On pourrait faire une thèse sur les symboles sexuels chez
Billy Wilder (ça a sans doute déjà été fait -sinon, j'ai raté ma vocation !) : mouvements involontaires du pouce, problèmes de tuyauterie et de bouteilles à déboucher, trappes cachées, démangeaisons, torticolis et courants d'air : un vrai artiste en allusions, sous-entendus et contournements de censure. Son héros préféré, l'Américain moyen, est ici encombré d'une imagination débordante et d'une bombe -pardon, d'une blonde- en voisine du dessus. En plus, il vient d'envoyer sa femme et son fils en vacances et, comme tous les Américains moyens, cultive avec soin son complexe de culpabilité. Le mythe est à portée de main, c'est beaucoup trop pour un Américain moyen.

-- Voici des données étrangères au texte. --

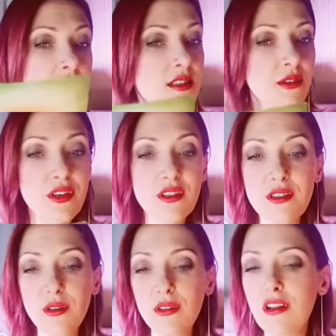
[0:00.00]
So your
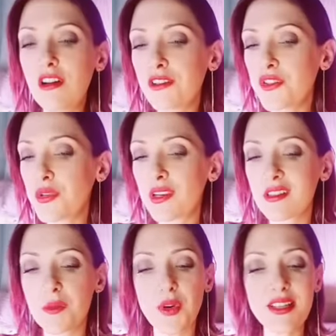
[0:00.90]
soul longs to
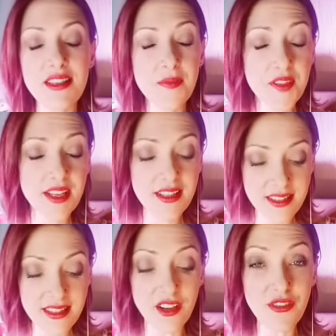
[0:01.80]
express it,
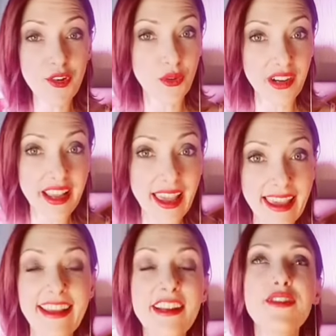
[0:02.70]
itself
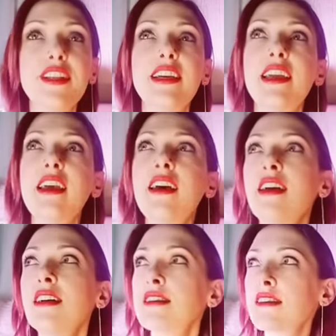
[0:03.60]
creatively.
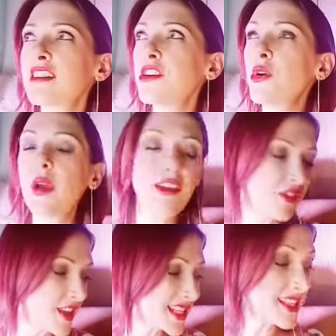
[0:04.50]
So
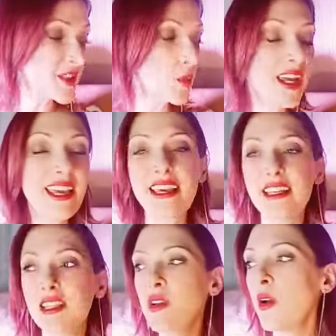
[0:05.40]
if this is the
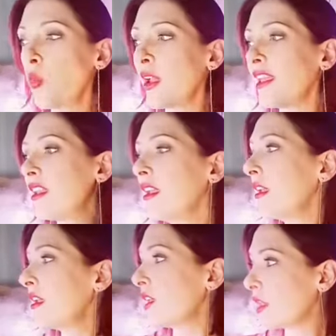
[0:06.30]
weekend when
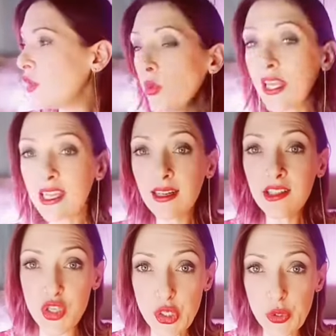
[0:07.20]
you
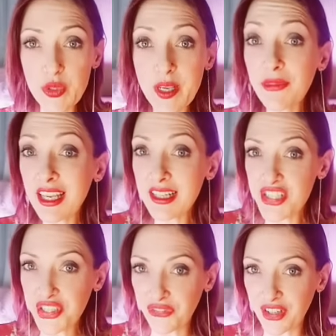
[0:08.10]
can do something
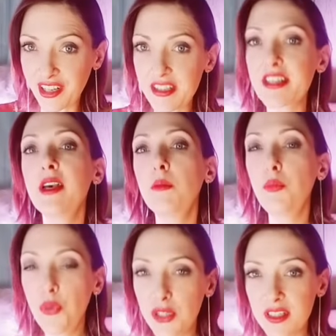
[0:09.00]
different,
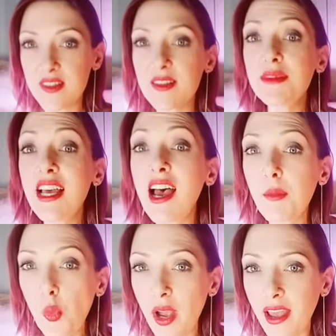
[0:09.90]
put some
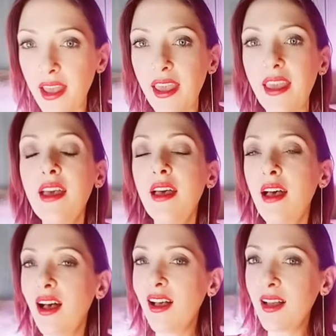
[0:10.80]
time away,
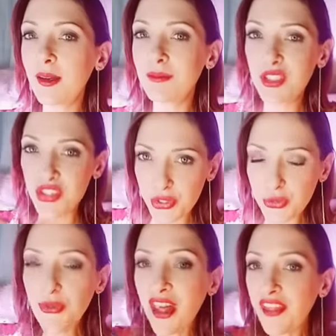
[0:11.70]
um,
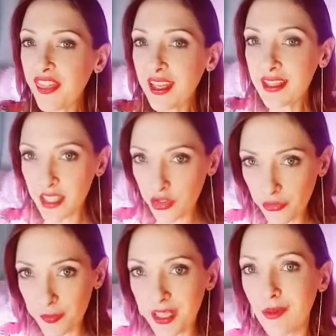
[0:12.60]
do that thing that
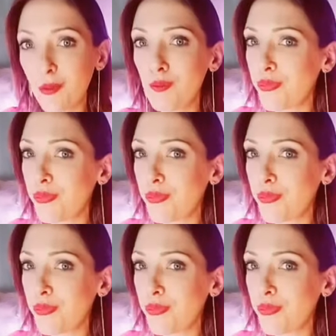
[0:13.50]
you've been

Deux musiciens traqués et fauchés (qui ne trouvent rien de mieux que de se produire dans les tripots de Chicago en pleine Prohibition) se voient proposer, en dernier recours, un contrat à Miami... dans un orchestre féminin. Travestis incognito, ils font la connaissance de la joueuse de yukulélé de la bande, une fondante Sugar... On dirait des gamins dans une patisserie, déguisés en grandes personnes. Après, la mécanique des intrigues, déguisements, embrouilles et quiproquos s'emballe, d'autant que la sweet Sugar ne ménage pas ses efforts pour réchauffer l'atmosphère ("poo poo pee dou..."). Humour farfelu, situations et répliques d'anthologie : une comédie presque (parce que personne ne l'est vraiment, n'est-ce pas) parfaite.
Un chant du cygne qui porte malheur, un très beau film... Un jeune veuf et un (encore) jeune retraité à moustaches rencontrent une toute jeune divorcée douce comme un ange et belle comme Marilyn. Ils s'installent dans une baraque à moitié en chantier, éclusent quelques bières puis décident de recruter un mercenaire de rodéos pour aller chasser avec eux le mustang sauvage. Ce sont de grands enfants qui essaient de jouer aux cow-boys (sans indiens), des éclopés de partout à la recherche de paradis impossibles. Des petits points perdus dans l'immensité d'un écran de cinéma. Tristes à pleurer, bêtes et méchants, beaux comme des hommes.